The sweeping view from the campus green encompasses the Thames River valley and broad expanses of Long Island Sound, interrupted by islands and punctuated by lighthouses. In the foreground of this vista is the city of New London.

The USCGA bark Eagle in New London Harbor Once home to a great whaling fleet, New London was connected by trade with the major ports of the world, favored by its location midway between New York City and Boston. Today, residents of New London represent a broad spectrum of racial and ethnic backgrounds. Distinct communities of African-Americans, Italians, Latinos, Greeks and Lebanese add texture to New London's cultural fabric. From the Irish came New London's native son Eugene O'Neill, a Nobel Prize winner. Native Americans are a cultural force, with the Mashantucket Pequot Museum, a research facility of national stature, recently affiliated with the College's museum studies program.

The New London community played a prominent role in Connecticut College's history by contributing the seed money to found the institution.

Today, the College is returning the favor.

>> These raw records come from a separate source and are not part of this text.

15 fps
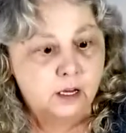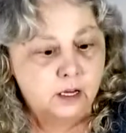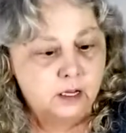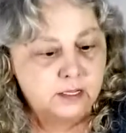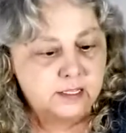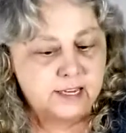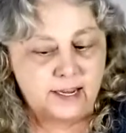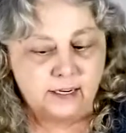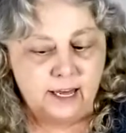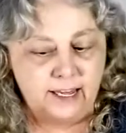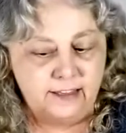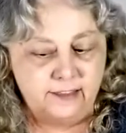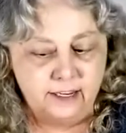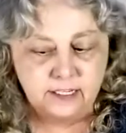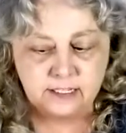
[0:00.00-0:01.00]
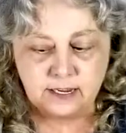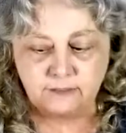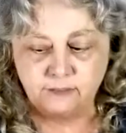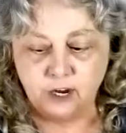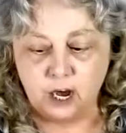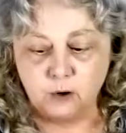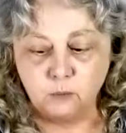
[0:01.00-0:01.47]
set like this. I've
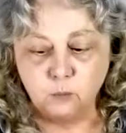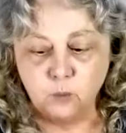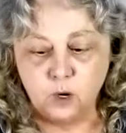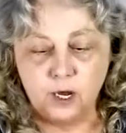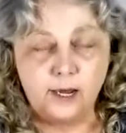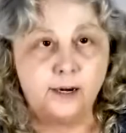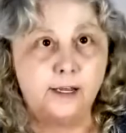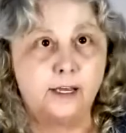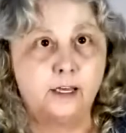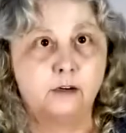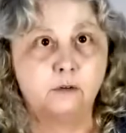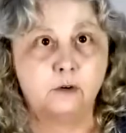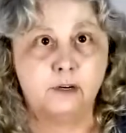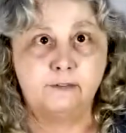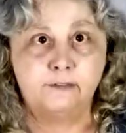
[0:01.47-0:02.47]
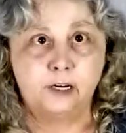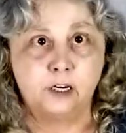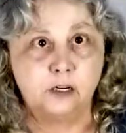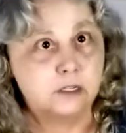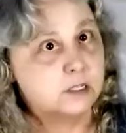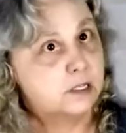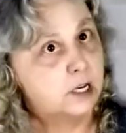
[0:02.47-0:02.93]
got 1 in
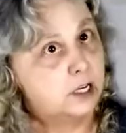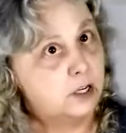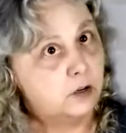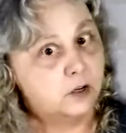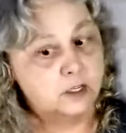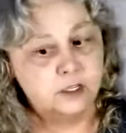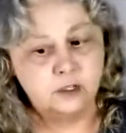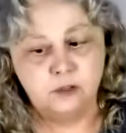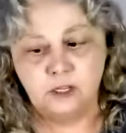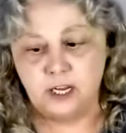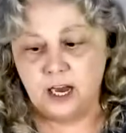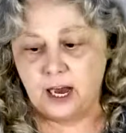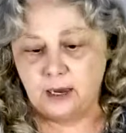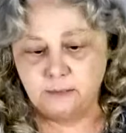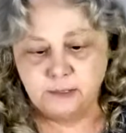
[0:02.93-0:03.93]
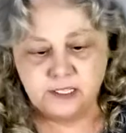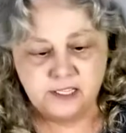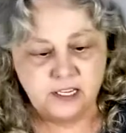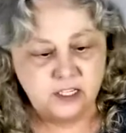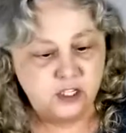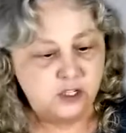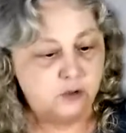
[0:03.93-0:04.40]
reverse. Now you can do the
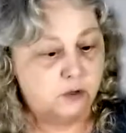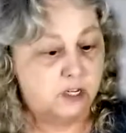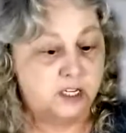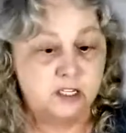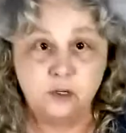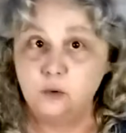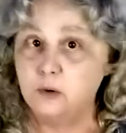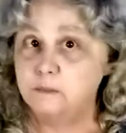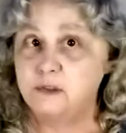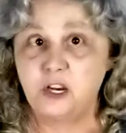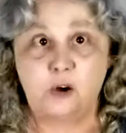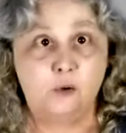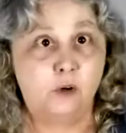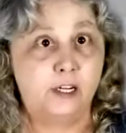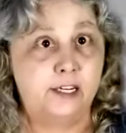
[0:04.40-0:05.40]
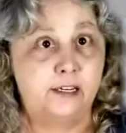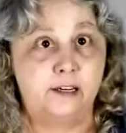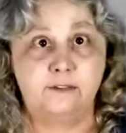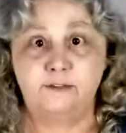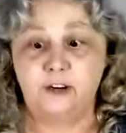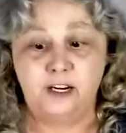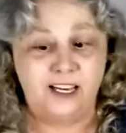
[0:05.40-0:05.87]
opposites. You can do them totally
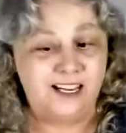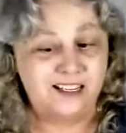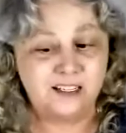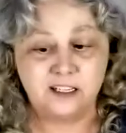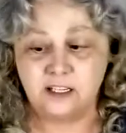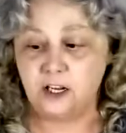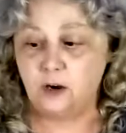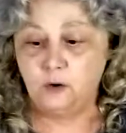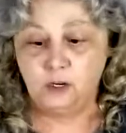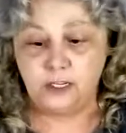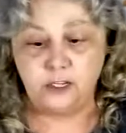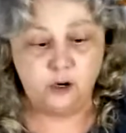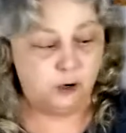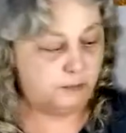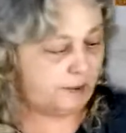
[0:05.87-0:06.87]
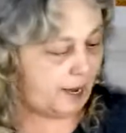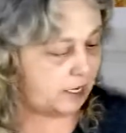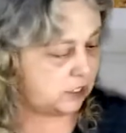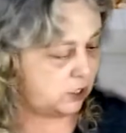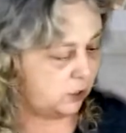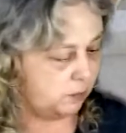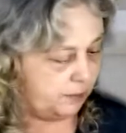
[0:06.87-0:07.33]
different. It's totally your
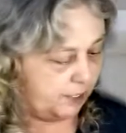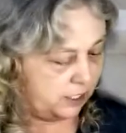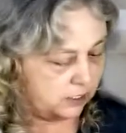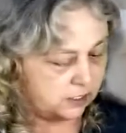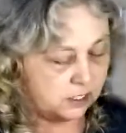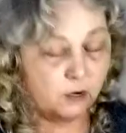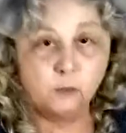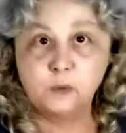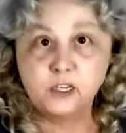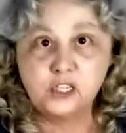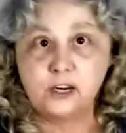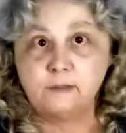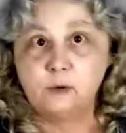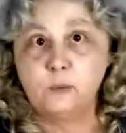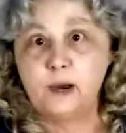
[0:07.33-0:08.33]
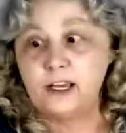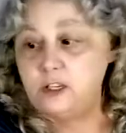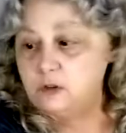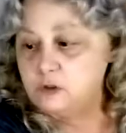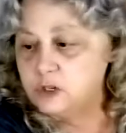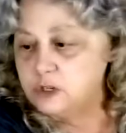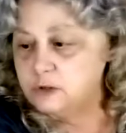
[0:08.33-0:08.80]
masterpiece. So whichever way you
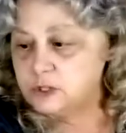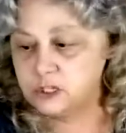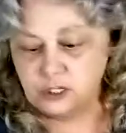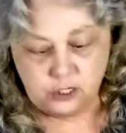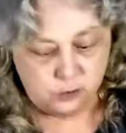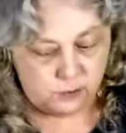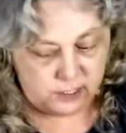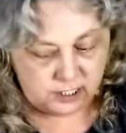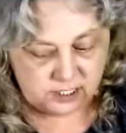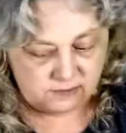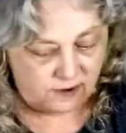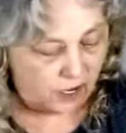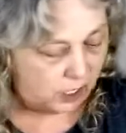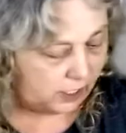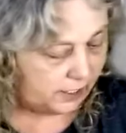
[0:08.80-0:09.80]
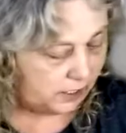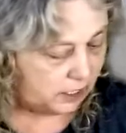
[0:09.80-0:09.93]
choose to do it is fine.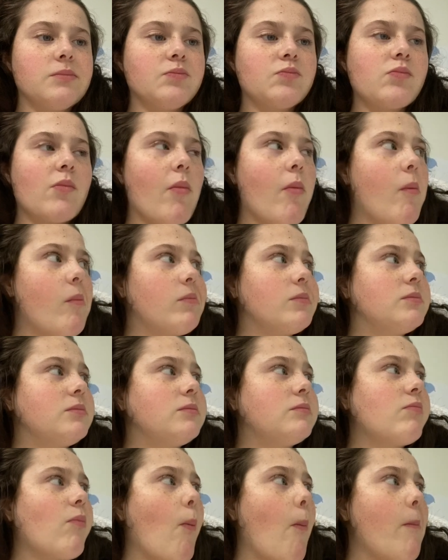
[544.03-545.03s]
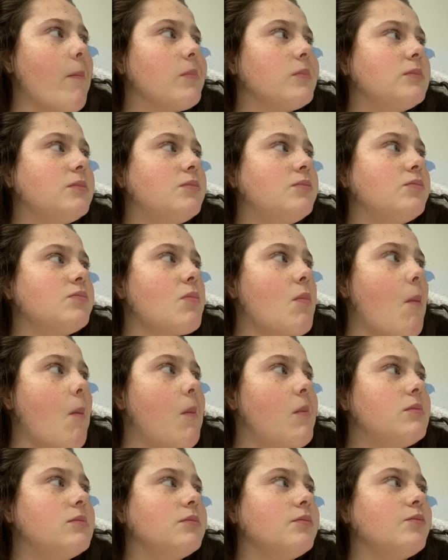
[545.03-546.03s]
but it feels like minus
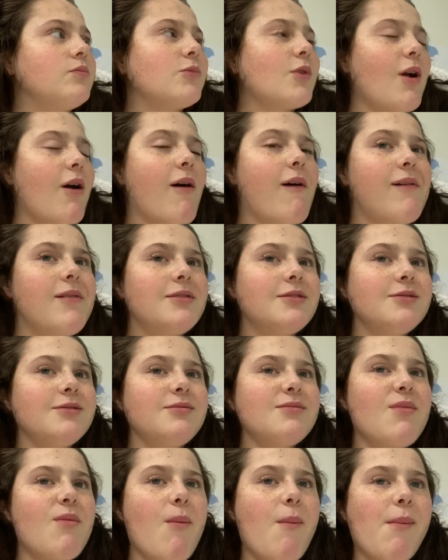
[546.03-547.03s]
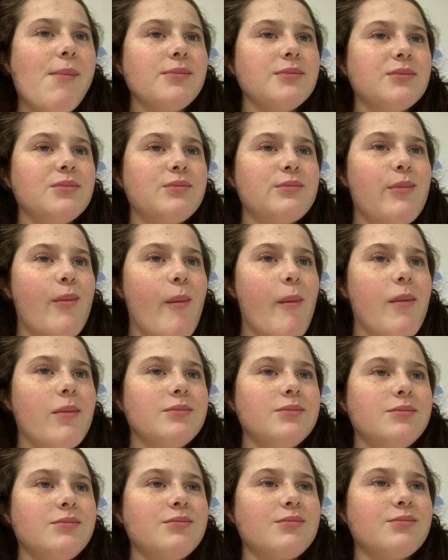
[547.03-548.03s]
one. And I thought, yeah, it does feel like minus one.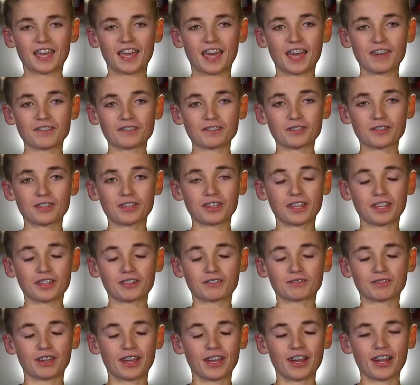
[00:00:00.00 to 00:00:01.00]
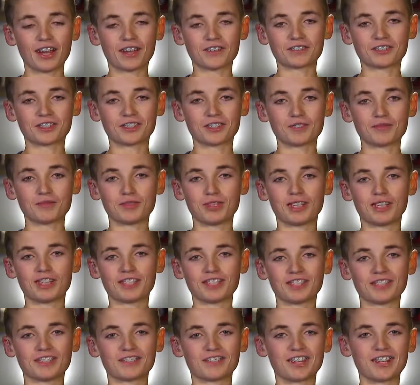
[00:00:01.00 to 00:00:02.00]
Yeah, every, like right after,
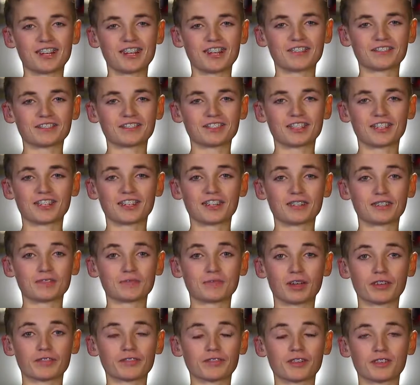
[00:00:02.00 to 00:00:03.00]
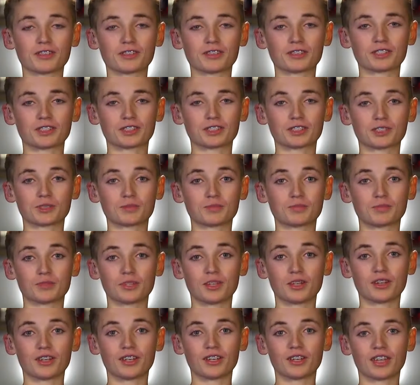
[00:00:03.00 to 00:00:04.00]
immediately right after, my phone just
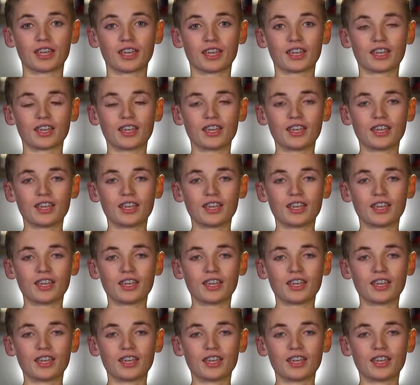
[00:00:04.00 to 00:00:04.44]
exploded. Like,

Its professors hold key positions in neighborhood coalitions, and its students work with children in local schools. We partner with more than 50 businesses and organizations in the greater New London area that offer internships, serve as case-study locations for coursework, and provide opportunities for real-world learning. The College's community social outreach programs are cited as among the best by editors of the guidebooks "The Best College for You" and "Colleges with a Conscience."

Connecticut is the southernmost of the six states referred to as New England. Because the College is so close to the ocean, the climate is generally mild. Average daytime temperatures range from 81° Fahrenheit (27° Celsius) in the summer to 32° Fahrenheit (0° Celsius) in the winter. Students appreciate all the seasons, from autumn's brilliant leaves to winter's snow to spring's warm, sunny afternoons.